■ Prompt: Leaving out all images, write out the records that follow exactly.

Stored items:
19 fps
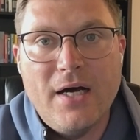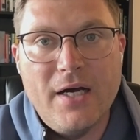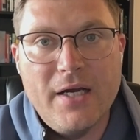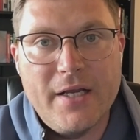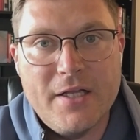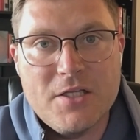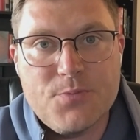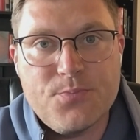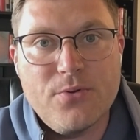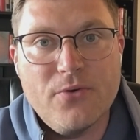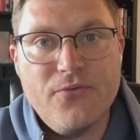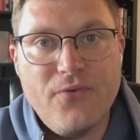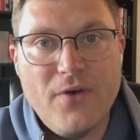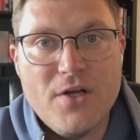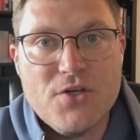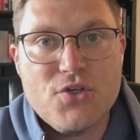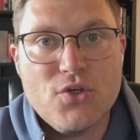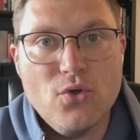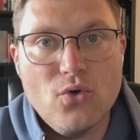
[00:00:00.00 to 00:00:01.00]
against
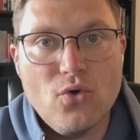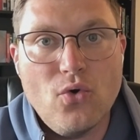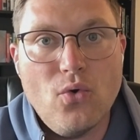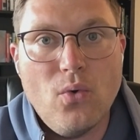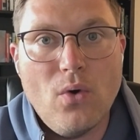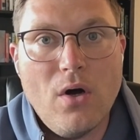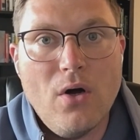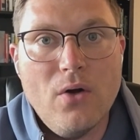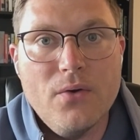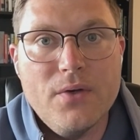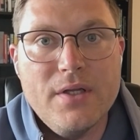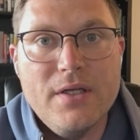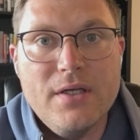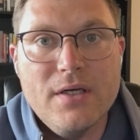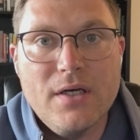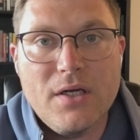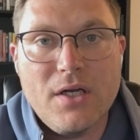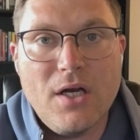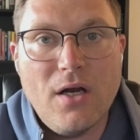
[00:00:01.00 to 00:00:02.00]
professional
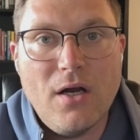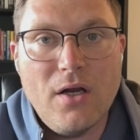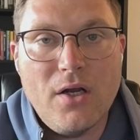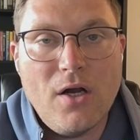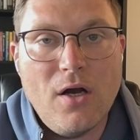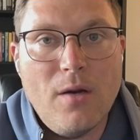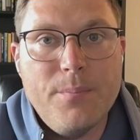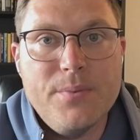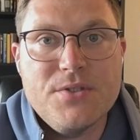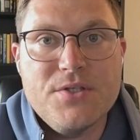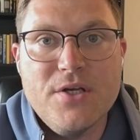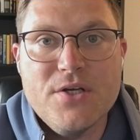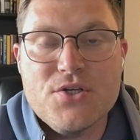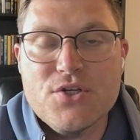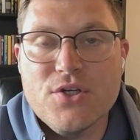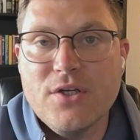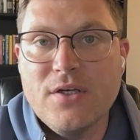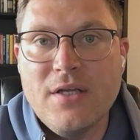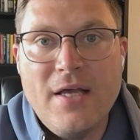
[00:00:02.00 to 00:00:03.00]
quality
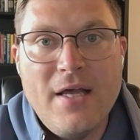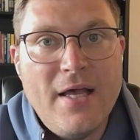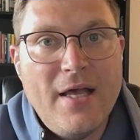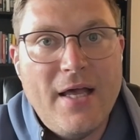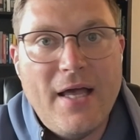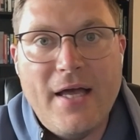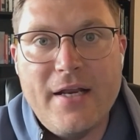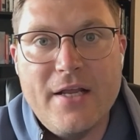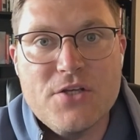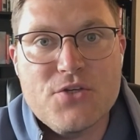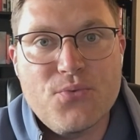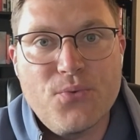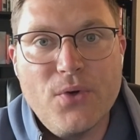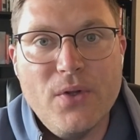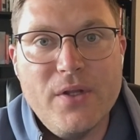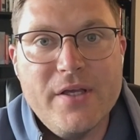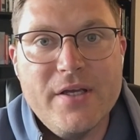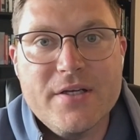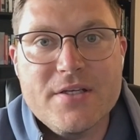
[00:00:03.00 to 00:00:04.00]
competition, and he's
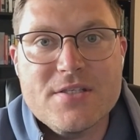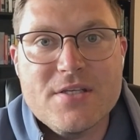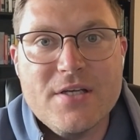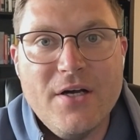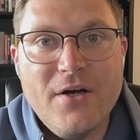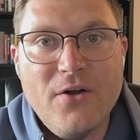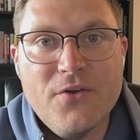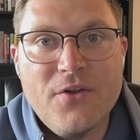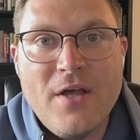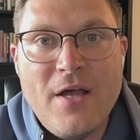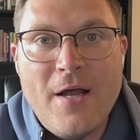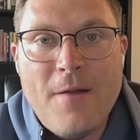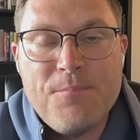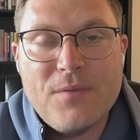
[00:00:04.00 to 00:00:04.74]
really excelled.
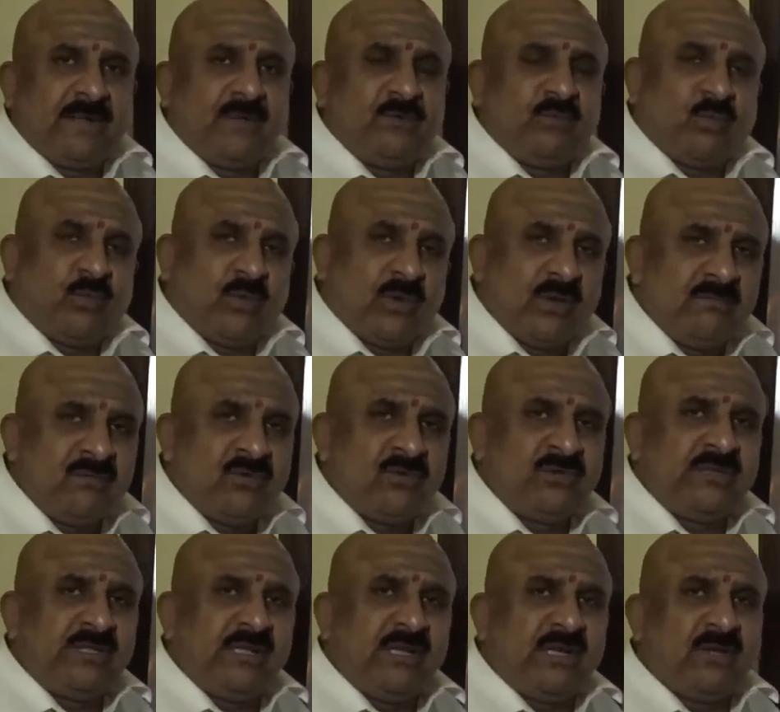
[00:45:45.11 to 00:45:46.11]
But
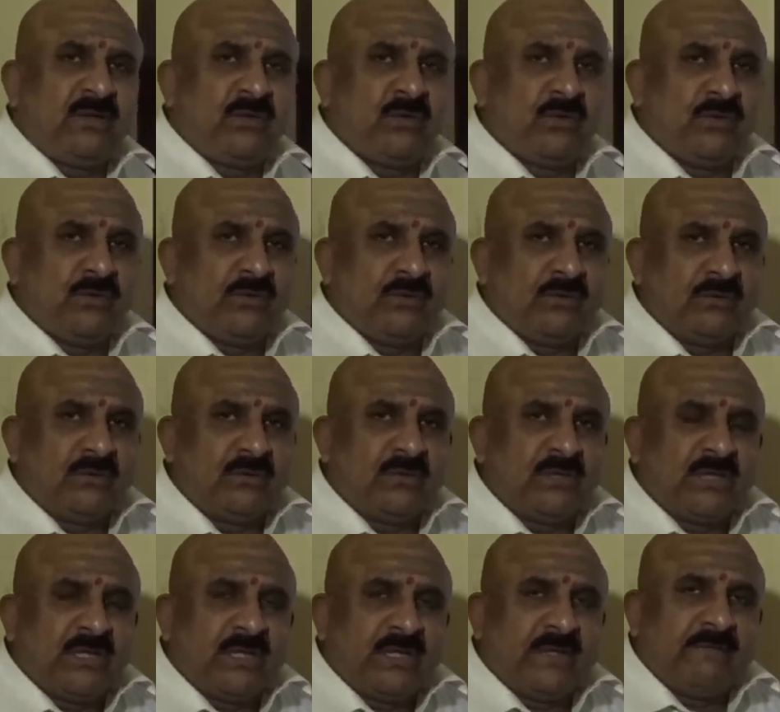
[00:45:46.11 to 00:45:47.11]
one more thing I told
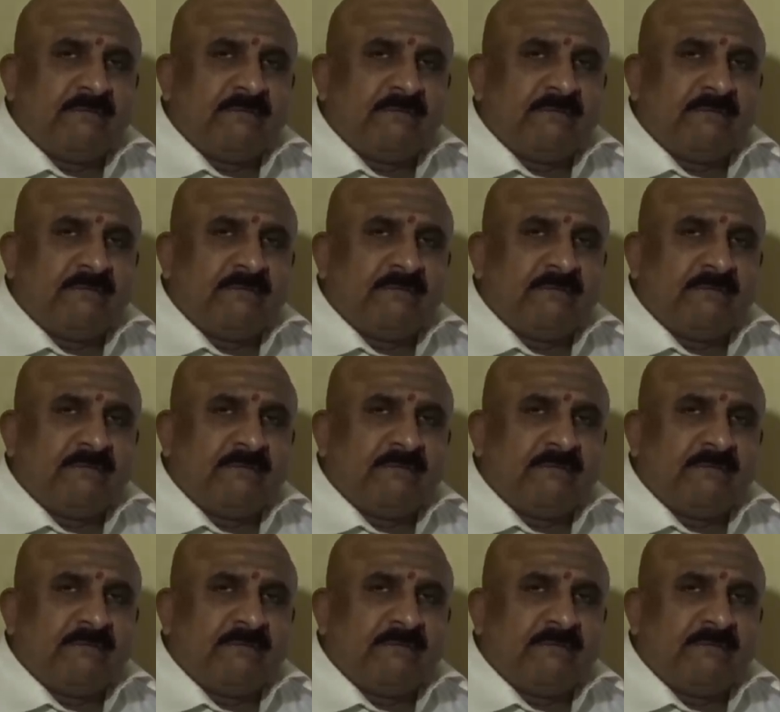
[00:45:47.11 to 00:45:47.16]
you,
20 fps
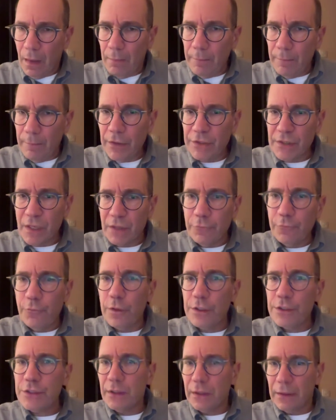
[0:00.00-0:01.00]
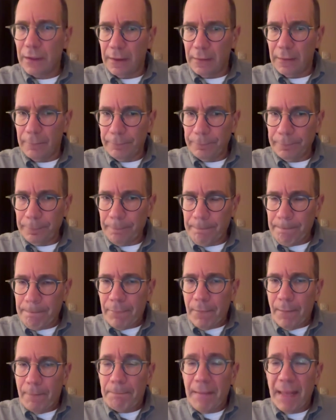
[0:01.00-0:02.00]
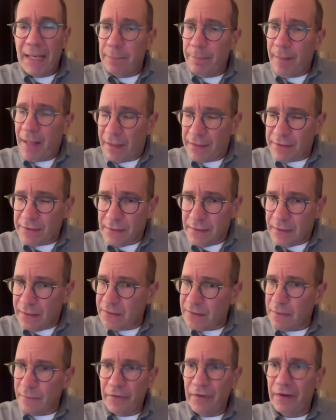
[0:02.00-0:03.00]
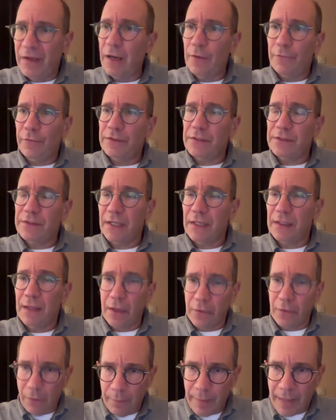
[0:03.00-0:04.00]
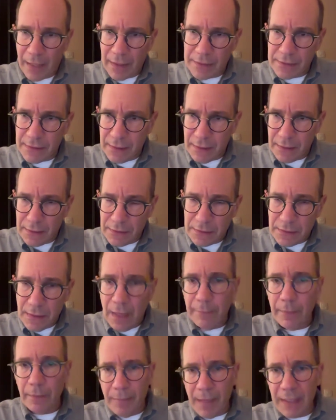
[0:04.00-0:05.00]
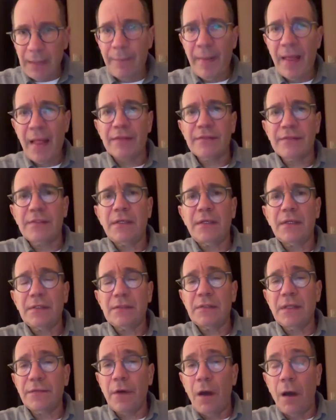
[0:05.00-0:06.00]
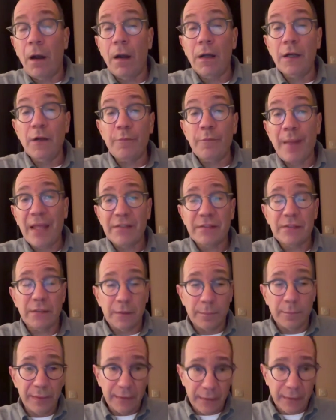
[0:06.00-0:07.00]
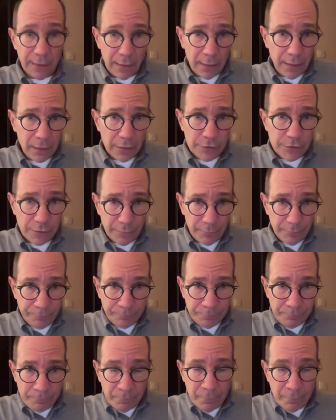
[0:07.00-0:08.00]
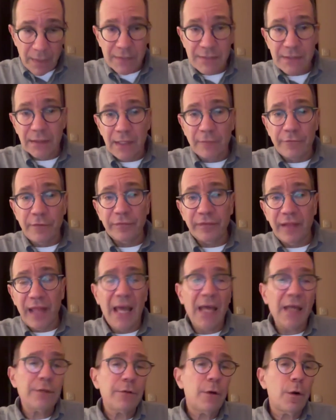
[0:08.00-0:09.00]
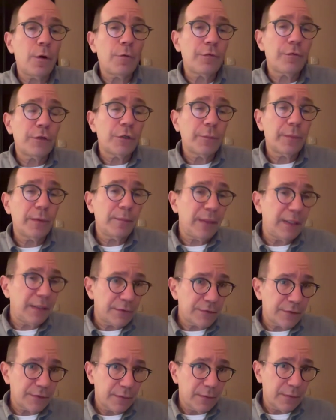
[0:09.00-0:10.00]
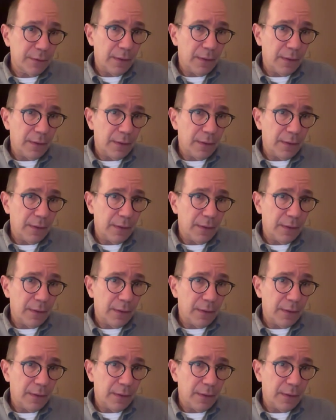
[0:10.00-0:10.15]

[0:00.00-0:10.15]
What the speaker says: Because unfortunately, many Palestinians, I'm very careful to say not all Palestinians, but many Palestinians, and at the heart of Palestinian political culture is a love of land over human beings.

■ Answer to this exercise:
19 fps
[00:00:00.00 to 00:00:01.00]
against
[00:00:01.00 to 00:00:02.00]
professional
[00:00:02.00 to 00:00:03.00]
quality
[00:00:03.00 to 00:00:04.00]
competition, and he's
[00:00:04.00 to 00:00:04.74]
really excelled.
[00:45:45.11 to 00:45:46.11]
But
[00:45:46.11 to 00:45:47.11]
one more thing I told
[00:45:47.11 to 00:45:47.16]
you,
20 fps
[0:00.00-0:01.00]
[0:01.00-0:02.00]
[0:02.00-0:03.00]
[0:03.00-0:04.00]
[0:04.00-0:05.00]
[0:05.00-0:06.00]
[0:06.00-0:07.00]
[0:07.00-0:08.00]
[0:08.00-0:09.00]
[0:09.00-0:10.00]
[0:10.00-0:10.15]

[0:00.00-0:10.15]
What the speaker says: Because unfortunately, many Palestinians, I'm very careful to say not all Palestinians, but many Palestinians, and at the heart of Palestinian political culture is a love of land over human beings.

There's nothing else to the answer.